PROMPT →
Copy, from the data below, every line that has "video" in it.

DATA TO PROCESS →
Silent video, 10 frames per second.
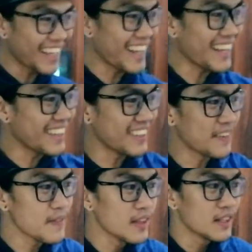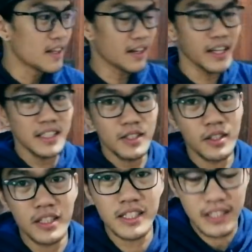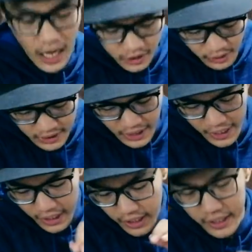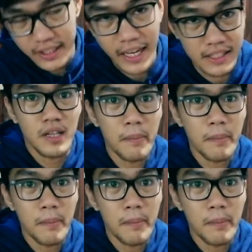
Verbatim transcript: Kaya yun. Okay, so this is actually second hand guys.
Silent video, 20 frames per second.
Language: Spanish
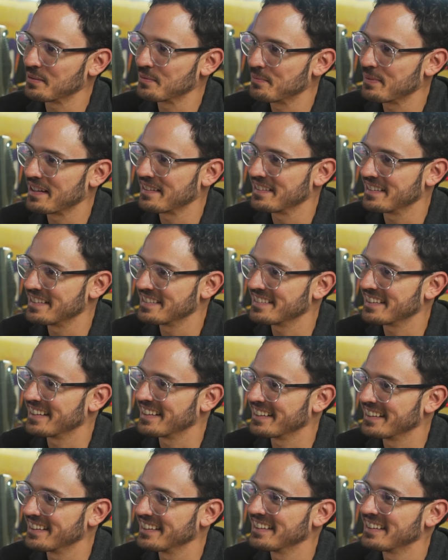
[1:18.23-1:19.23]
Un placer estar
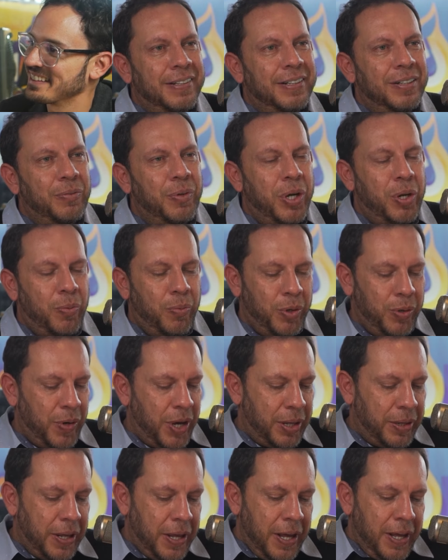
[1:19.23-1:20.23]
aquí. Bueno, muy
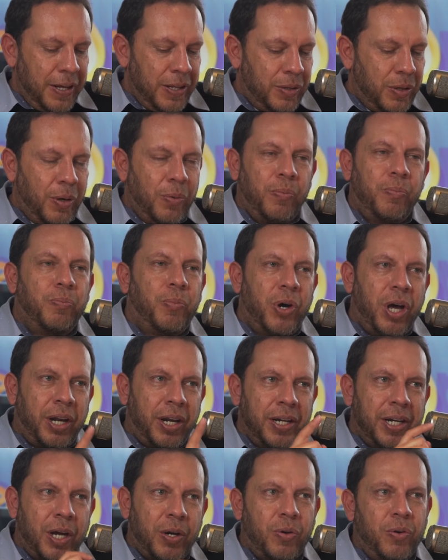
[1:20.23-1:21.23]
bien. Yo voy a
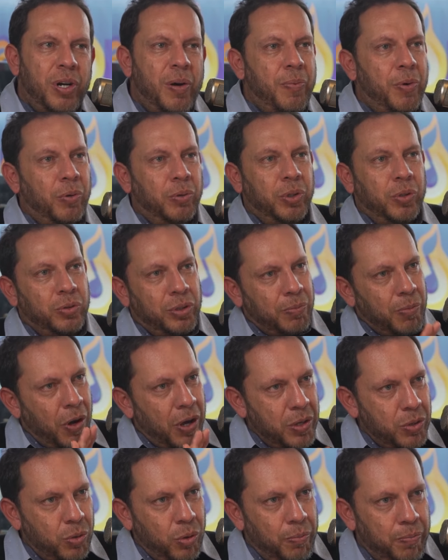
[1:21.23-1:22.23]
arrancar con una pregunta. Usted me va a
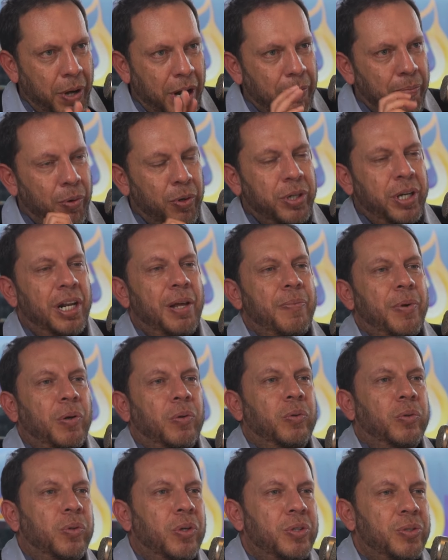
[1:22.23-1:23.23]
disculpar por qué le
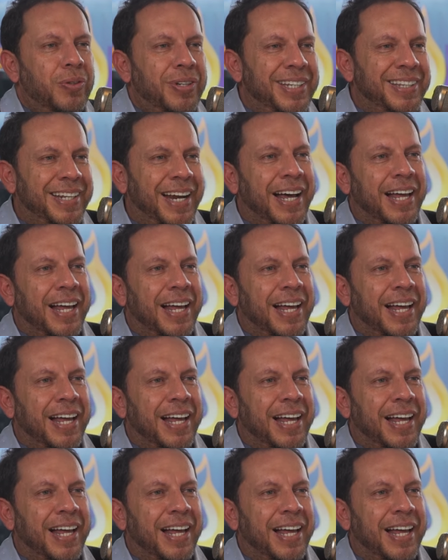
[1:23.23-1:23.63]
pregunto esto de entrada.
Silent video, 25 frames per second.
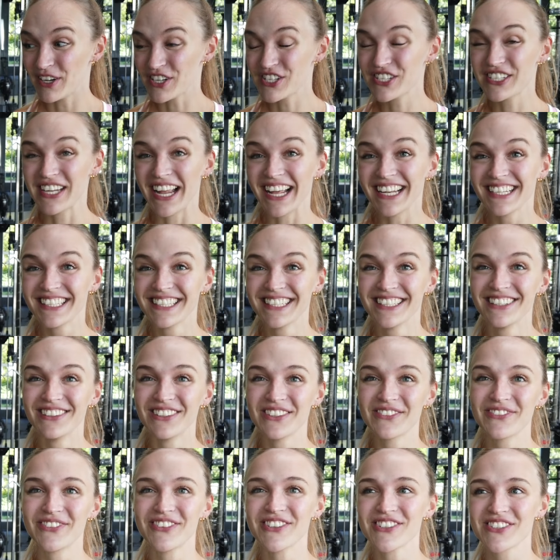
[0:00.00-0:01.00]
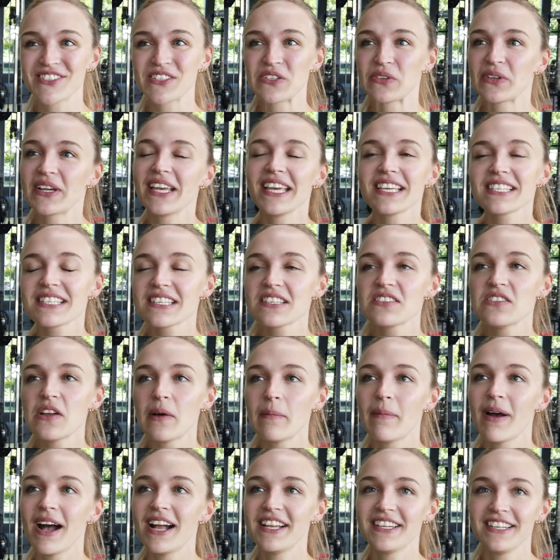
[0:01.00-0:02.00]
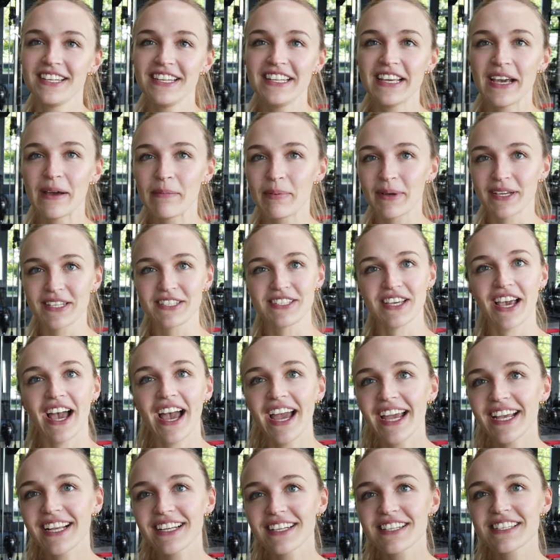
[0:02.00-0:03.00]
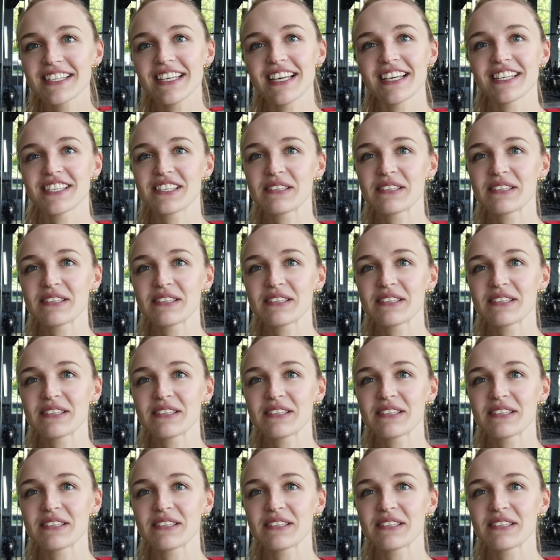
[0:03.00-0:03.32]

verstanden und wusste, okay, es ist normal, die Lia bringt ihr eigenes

---

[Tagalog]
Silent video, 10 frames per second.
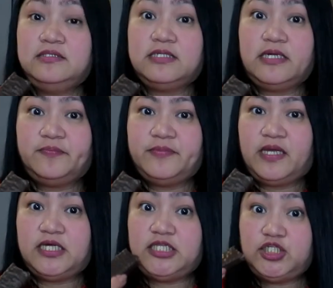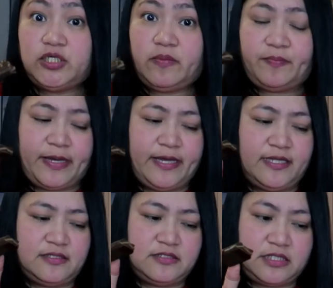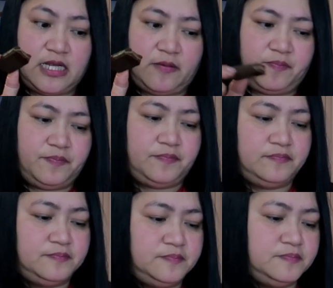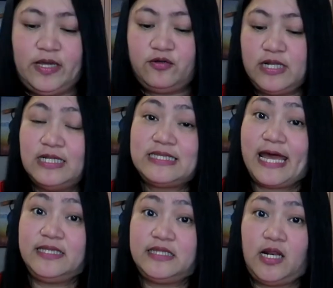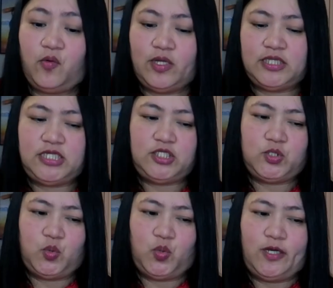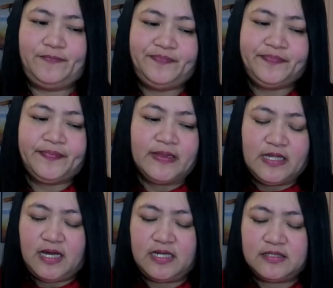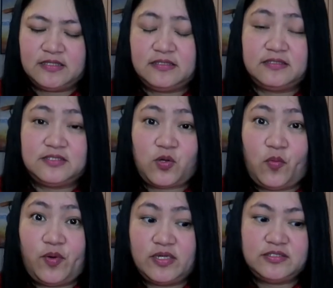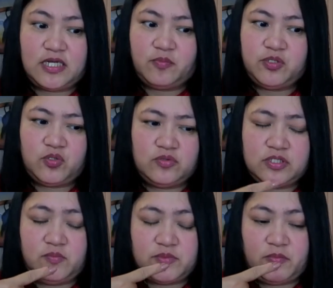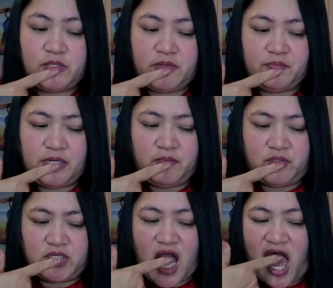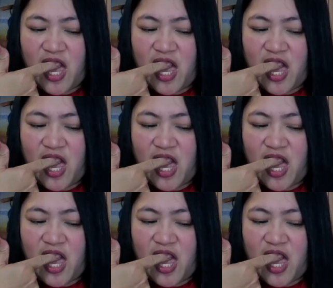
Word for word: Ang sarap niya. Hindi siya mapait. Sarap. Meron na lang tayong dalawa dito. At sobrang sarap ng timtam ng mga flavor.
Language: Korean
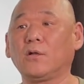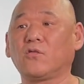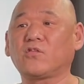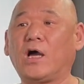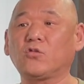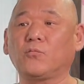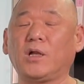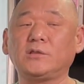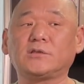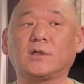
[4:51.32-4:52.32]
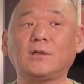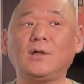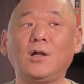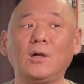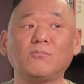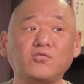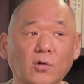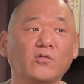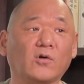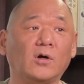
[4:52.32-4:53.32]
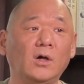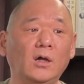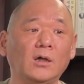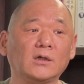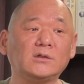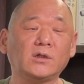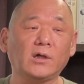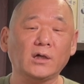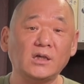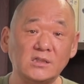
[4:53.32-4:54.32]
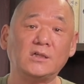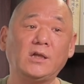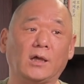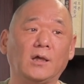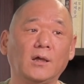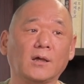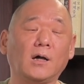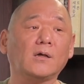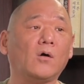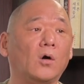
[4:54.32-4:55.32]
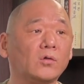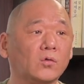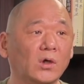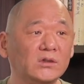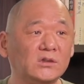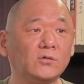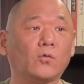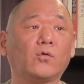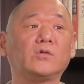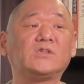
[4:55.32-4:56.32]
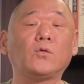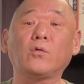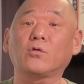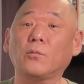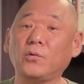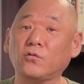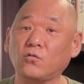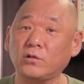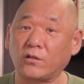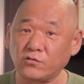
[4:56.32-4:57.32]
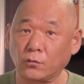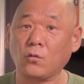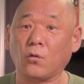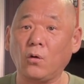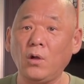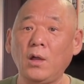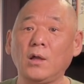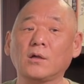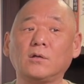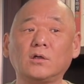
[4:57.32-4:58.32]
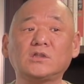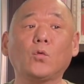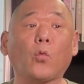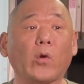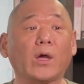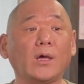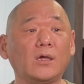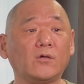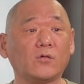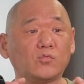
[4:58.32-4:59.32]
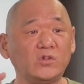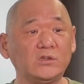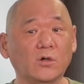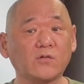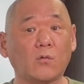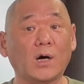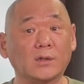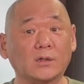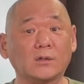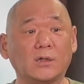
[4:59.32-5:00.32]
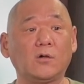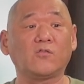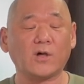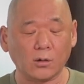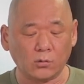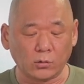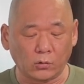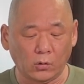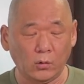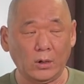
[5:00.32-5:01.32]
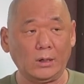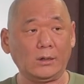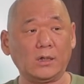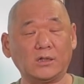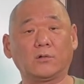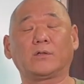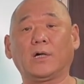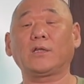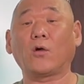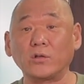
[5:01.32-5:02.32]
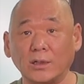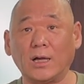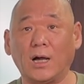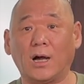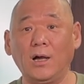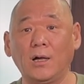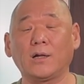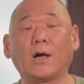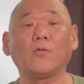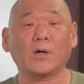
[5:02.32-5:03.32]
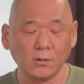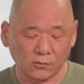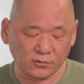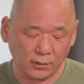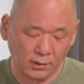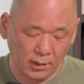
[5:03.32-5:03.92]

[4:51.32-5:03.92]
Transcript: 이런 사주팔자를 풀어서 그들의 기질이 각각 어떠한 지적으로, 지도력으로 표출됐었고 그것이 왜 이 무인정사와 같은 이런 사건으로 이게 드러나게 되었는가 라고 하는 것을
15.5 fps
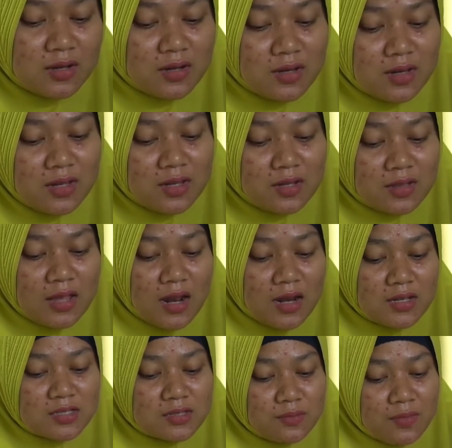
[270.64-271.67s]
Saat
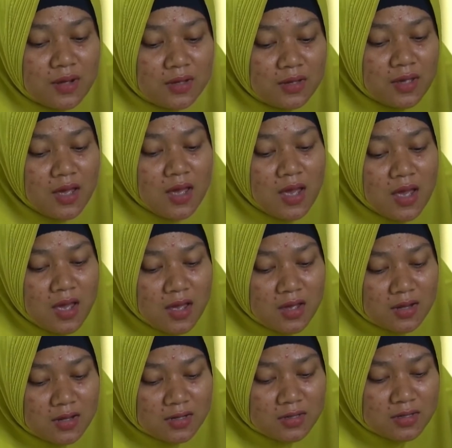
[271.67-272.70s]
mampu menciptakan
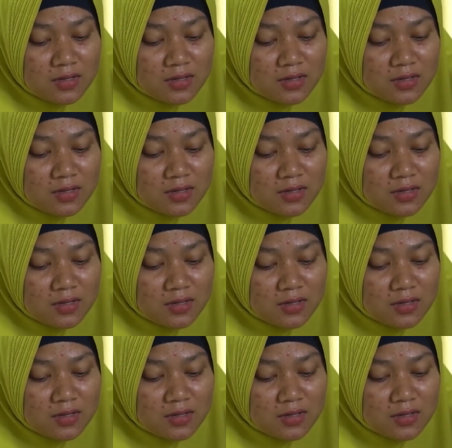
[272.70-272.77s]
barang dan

ANSWER AREA →
Silent video, 10 frames per second.
Silent video, 20 frames per second.
Silent video, 25 frames per second.
Silent video, 10 frames per second.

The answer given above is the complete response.